* _Aim of the exercise_:
Return the data below unchanged. Drop any pictures.

(Collected data entries)

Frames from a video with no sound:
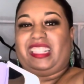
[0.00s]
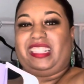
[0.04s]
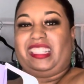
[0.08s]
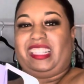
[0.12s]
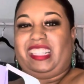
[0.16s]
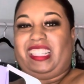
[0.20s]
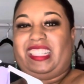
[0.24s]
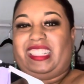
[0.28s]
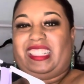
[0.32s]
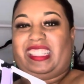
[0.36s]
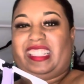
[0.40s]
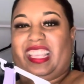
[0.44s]

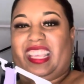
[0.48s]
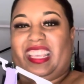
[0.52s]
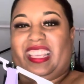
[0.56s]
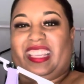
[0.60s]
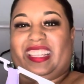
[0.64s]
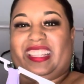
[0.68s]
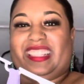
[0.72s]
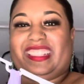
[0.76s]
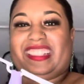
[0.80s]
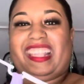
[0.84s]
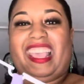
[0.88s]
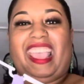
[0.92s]

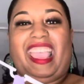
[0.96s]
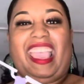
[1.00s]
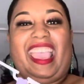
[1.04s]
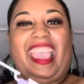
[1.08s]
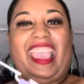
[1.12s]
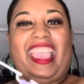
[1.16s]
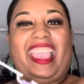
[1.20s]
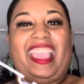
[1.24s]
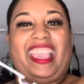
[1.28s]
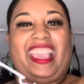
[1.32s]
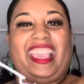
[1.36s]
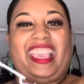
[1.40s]
details
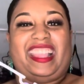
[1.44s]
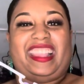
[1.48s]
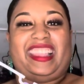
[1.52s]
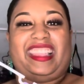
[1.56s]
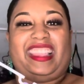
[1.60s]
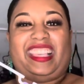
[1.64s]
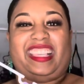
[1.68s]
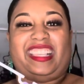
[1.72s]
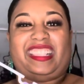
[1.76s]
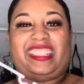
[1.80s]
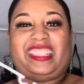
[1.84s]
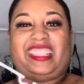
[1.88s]
in
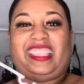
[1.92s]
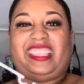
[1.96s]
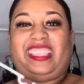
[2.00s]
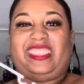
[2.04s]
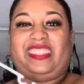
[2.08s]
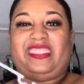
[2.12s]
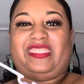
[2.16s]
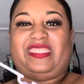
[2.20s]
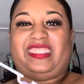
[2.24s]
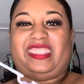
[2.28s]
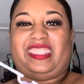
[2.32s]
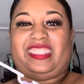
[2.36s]
these
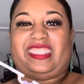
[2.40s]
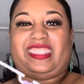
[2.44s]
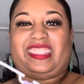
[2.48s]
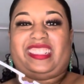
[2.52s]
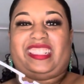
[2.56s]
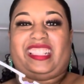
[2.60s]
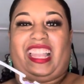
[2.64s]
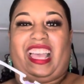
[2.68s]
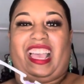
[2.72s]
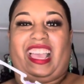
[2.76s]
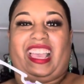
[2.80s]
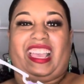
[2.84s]
cute little
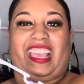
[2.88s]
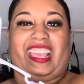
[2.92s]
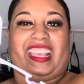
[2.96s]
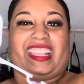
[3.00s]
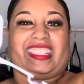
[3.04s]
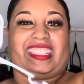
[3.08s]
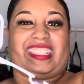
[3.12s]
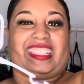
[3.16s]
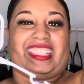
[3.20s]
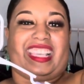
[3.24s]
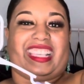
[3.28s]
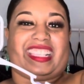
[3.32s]

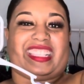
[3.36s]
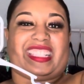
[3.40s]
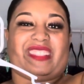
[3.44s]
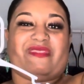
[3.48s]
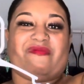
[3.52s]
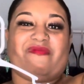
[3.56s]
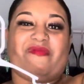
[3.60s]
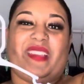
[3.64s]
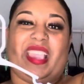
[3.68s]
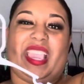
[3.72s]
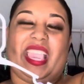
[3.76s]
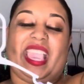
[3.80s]
slides. Yes,
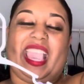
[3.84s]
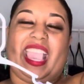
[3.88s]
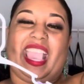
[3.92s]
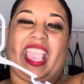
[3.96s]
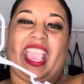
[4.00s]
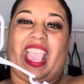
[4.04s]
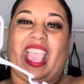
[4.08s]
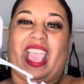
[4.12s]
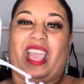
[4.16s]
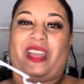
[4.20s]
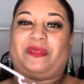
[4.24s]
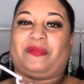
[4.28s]

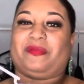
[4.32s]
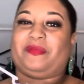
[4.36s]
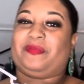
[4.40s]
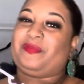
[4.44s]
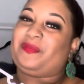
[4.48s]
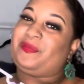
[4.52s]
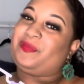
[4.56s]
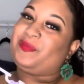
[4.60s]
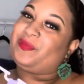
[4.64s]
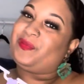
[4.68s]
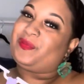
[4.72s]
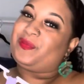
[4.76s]
ma'am.
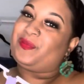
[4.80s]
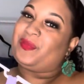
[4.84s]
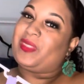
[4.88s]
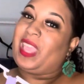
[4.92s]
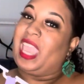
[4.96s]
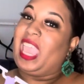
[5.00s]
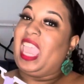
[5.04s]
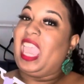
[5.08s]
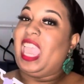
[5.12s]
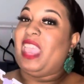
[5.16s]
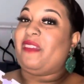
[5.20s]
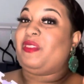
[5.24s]

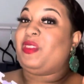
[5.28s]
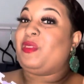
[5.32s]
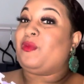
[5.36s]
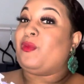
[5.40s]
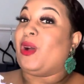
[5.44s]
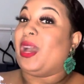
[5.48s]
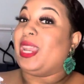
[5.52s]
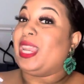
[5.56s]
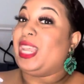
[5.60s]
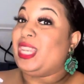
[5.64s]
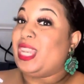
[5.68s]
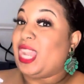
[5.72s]
If you
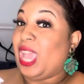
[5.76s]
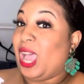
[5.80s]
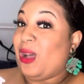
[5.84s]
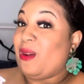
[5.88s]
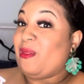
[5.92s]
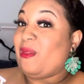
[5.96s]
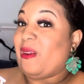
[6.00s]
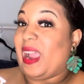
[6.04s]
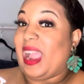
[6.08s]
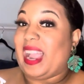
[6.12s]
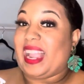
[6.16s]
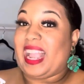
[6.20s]
wanna know
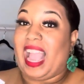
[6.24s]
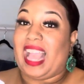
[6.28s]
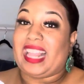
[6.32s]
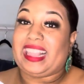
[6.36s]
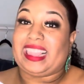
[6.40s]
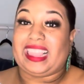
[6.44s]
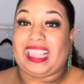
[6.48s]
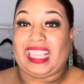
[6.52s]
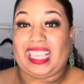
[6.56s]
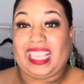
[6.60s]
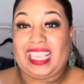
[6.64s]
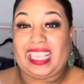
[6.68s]
where I
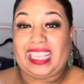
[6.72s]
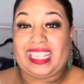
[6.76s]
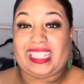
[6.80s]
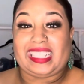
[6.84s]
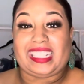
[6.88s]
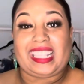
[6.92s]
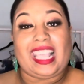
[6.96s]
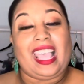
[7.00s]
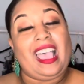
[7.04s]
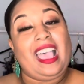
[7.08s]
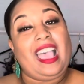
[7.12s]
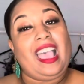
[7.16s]
got
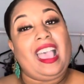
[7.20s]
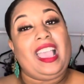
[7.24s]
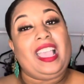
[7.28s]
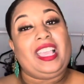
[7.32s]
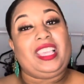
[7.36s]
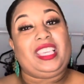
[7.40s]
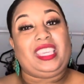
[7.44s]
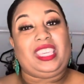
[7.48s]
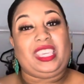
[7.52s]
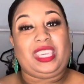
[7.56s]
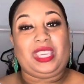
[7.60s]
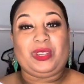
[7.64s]
these
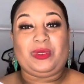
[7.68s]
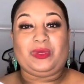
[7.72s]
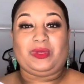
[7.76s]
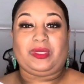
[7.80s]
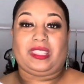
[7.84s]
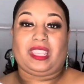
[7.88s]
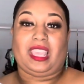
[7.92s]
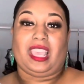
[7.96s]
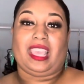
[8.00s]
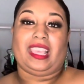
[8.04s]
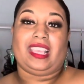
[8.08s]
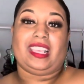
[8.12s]

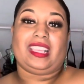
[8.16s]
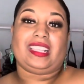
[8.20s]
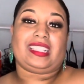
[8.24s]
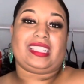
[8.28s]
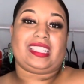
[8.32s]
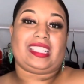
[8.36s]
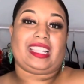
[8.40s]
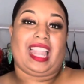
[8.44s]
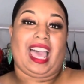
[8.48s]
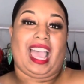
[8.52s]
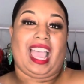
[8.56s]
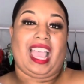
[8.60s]
cute
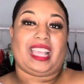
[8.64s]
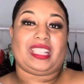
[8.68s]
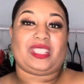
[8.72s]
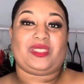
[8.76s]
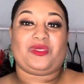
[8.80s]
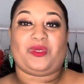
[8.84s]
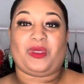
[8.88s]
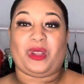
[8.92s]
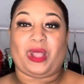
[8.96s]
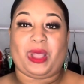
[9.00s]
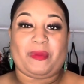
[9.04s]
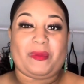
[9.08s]
slides
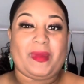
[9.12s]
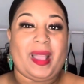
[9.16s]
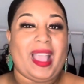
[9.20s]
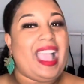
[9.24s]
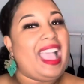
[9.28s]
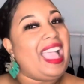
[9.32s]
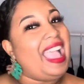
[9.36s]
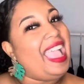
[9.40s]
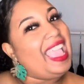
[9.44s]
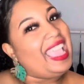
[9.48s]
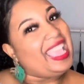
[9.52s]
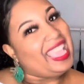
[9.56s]
from,
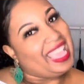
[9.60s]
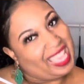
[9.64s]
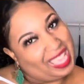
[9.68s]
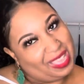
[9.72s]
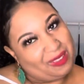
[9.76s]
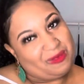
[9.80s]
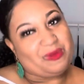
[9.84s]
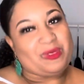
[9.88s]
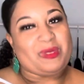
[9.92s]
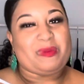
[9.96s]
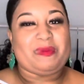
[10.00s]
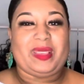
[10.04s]

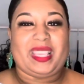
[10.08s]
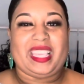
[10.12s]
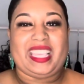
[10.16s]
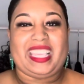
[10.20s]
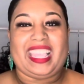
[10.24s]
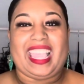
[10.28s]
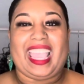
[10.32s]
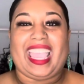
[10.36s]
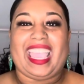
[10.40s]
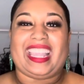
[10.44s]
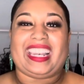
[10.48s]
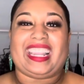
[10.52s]
it will
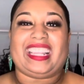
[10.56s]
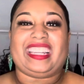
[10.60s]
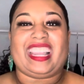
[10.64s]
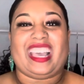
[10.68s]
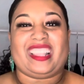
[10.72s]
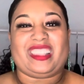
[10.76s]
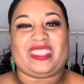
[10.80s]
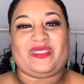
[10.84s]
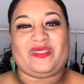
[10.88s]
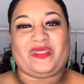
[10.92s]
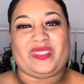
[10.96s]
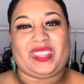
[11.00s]
be in
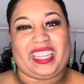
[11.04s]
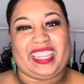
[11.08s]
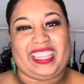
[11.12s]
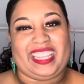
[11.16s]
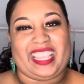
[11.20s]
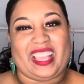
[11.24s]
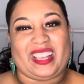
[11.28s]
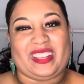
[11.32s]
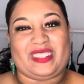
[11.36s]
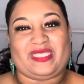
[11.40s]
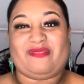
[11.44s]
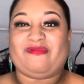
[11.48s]
another
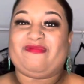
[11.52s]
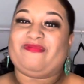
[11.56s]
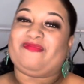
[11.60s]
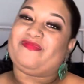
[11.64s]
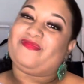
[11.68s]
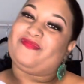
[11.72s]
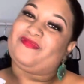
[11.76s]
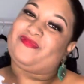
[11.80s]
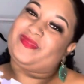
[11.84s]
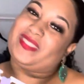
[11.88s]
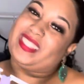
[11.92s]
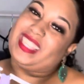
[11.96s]
video.
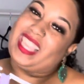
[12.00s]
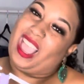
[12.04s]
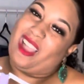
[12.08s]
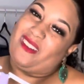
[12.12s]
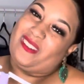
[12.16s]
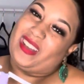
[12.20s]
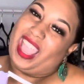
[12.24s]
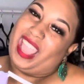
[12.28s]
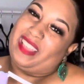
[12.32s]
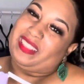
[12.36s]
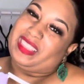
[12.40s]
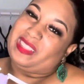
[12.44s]
Y'all
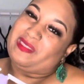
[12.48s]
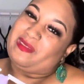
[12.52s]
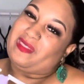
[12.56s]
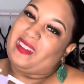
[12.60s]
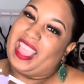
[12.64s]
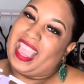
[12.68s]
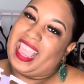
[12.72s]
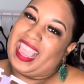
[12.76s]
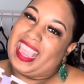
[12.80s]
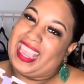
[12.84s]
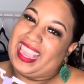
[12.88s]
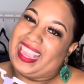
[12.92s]
will have to
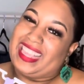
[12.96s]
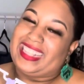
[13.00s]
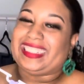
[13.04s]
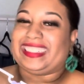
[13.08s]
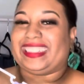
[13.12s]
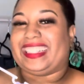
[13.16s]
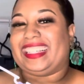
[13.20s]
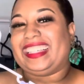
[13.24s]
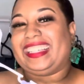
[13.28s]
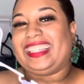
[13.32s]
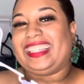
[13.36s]
wait.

* _Solution for this task_:
Frames from a video with no sound:
[0.00s]
[0.04s]
[0.08s]
[0.12s]
[0.16s]
[0.20s]
[0.24s]
[0.28s]
[0.32s]
[0.36s]
[0.40s]
[0.44s]

[0.48s]
[0.52s]
[0.56s]
[0.60s]
[0.64s]
[0.68s]
[0.72s]
[0.76s]
[0.80s]
[0.84s]
[0.88s]
[0.92s]

[0.96s]
[1.00s]
[1.04s]
[1.08s]
[1.12s]
[1.16s]
[1.20s]
[1.24s]
[1.28s]
[1.32s]
[1.36s]
[1.40s]
details
[1.44s]
[1.48s]
[1.52s]
[1.56s]
[1.60s]
[1.64s]
[1.68s]
[1.72s]
[1.76s]
[1.80s]
[1.84s]
[1.88s]
in
[1.92s]
[1.96s]
[2.00s]
[2.04s]
[2.08s]
[2.12s]
[2.16s]
[2.20s]
[2.24s]
[2.28s]
[2.32s]
[2.36s]
these
[2.40s]
[2.44s]
[2.48s]
[2.52s]
[2.56s]
[2.60s]
[2.64s]
[2.68s]
[2.72s]
[2.76s]
[2.80s]
[2.84s]
cute little
[2.88s]
[2.92s]
[2.96s]
[3.00s]
[3.04s]
[3.08s]
[3.12s]
[3.16s]
[3.20s]
[3.24s]
[3.28s]
[3.32s]

[3.36s]
[3.40s]
[3.44s]
[3.48s]
[3.52s]
[3.56s]
[3.60s]
[3.64s]
[3.68s]
[3.72s]
[3.76s]
[3.80s]
slides. Yes,
[3.84s]
[3.88s]
[3.92s]
[3.96s]
[4.00s]
[4.04s]
[4.08s]
[4.12s]
[4.16s]
[4.20s]
[4.24s]
[4.28s]

[4.32s]
[4.36s]
[4.40s]
[4.44s]
[4.48s]
[4.52s]
[4.56s]
[4.60s]
[4.64s]
[4.68s]
[4.72s]
[4.76s]
ma'am.
[4.80s]
[4.84s]
[4.88s]
[4.92s]
[4.96s]
[5.00s]
[5.04s]
[5.08s]
[5.12s]
[5.16s]
[5.20s]
[5.24s]

[5.28s]
[5.32s]
[5.36s]
[5.40s]
[5.44s]
[5.48s]
[5.52s]
[5.56s]
[5.60s]
[5.64s]
[5.68s]
[5.72s]
If you
[5.76s]
[5.80s]
[5.84s]
[5.88s]
[5.92s]
[5.96s]
[6.00s]
[6.04s]
[6.08s]
[6.12s]
[6.16s]
[6.20s]
wanna know
[6.24s]
[6.28s]
[6.32s]
[6.36s]
[6.40s]
[6.44s]
[6.48s]
[6.52s]
[6.56s]
[6.60s]
[6.64s]
[6.68s]
where I
[6.72s]
[6.76s]
[6.80s]
[6.84s]
[6.88s]
[6.92s]
[6.96s]
[7.00s]
[7.04s]
[7.08s]
[7.12s]
[7.16s]
got
[7.20s]
[7.24s]
[7.28s]
[7.32s]
[7.36s]
[7.40s]
[7.44s]
[7.48s]
[7.52s]
[7.56s]
[7.60s]
[7.64s]
these
[7.68s]
[7.72s]
[7.76s]
[7.80s]
[7.84s]
[7.88s]
[7.92s]
[7.96s]
[8.00s]
[8.04s]
[8.08s]
[8.12s]

[8.16s]
[8.20s]
[8.24s]
[8.28s]
[8.32s]
[8.36s]
[8.40s]
[8.44s]
[8.48s]
[8.52s]
[8.56s]
[8.60s]
cute
[8.64s]
[8.68s]
[8.72s]
[8.76s]
[8.80s]
[8.84s]
[8.88s]
[8.92s]
[8.96s]
[9.00s]
[9.04s]
[9.08s]
slides
[9.12s]
[9.16s]
[9.20s]
[9.24s]
[9.28s]
[9.32s]
[9.36s]
[9.40s]
[9.44s]
[9.48s]
[9.52s]
[9.56s]
from,
[9.60s]
[9.64s]
[9.68s]
[9.72s]
[9.76s]
[9.80s]
[9.84s]
[9.88s]
[9.92s]
[9.96s]
[10.00s]
[10.04s]

[10.08s]
[10.12s]
[10.16s]
[10.20s]
[10.24s]
[10.28s]
[10.32s]
[10.36s]
[10.40s]
[10.44s]
[10.48s]
[10.52s]
it will
[10.56s]
[10.60s]
[10.64s]
[10.68s]
[10.72s]
[10.76s]
[10.80s]
[10.84s]
[10.88s]
[10.92s]
[10.96s]
[11.00s]
be in
[11.04s]
[11.08s]
[11.12s]
[11.16s]
[11.20s]
[11.24s]
[11.28s]
[11.32s]
[11.36s]
[11.40s]
[11.44s]
[11.48s]
another
[11.52s]
[11.56s]
[11.60s]
[11.64s]
[11.68s]
[11.72s]
[11.76s]
[11.80s]
[11.84s]
[11.88s]
[11.92s]
[11.96s]
video.
[12.00s]
[12.04s]
[12.08s]
[12.12s]
[12.16s]
[12.20s]
[12.24s]
[12.28s]
[12.32s]
[12.36s]
[12.40s]
[12.44s]
Y'all
[12.48s]
[12.52s]
[12.56s]
[12.60s]
[12.64s]
[12.68s]
[12.72s]
[12.76s]
[12.80s]
[12.84s]
[12.88s]
[12.92s]
will have to
[12.96s]
[13.00s]
[13.04s]
[13.08s]
[13.12s]
[13.16s]
[13.20s]
[13.24s]
[13.28s]
[13.32s]
[13.36s]
wait.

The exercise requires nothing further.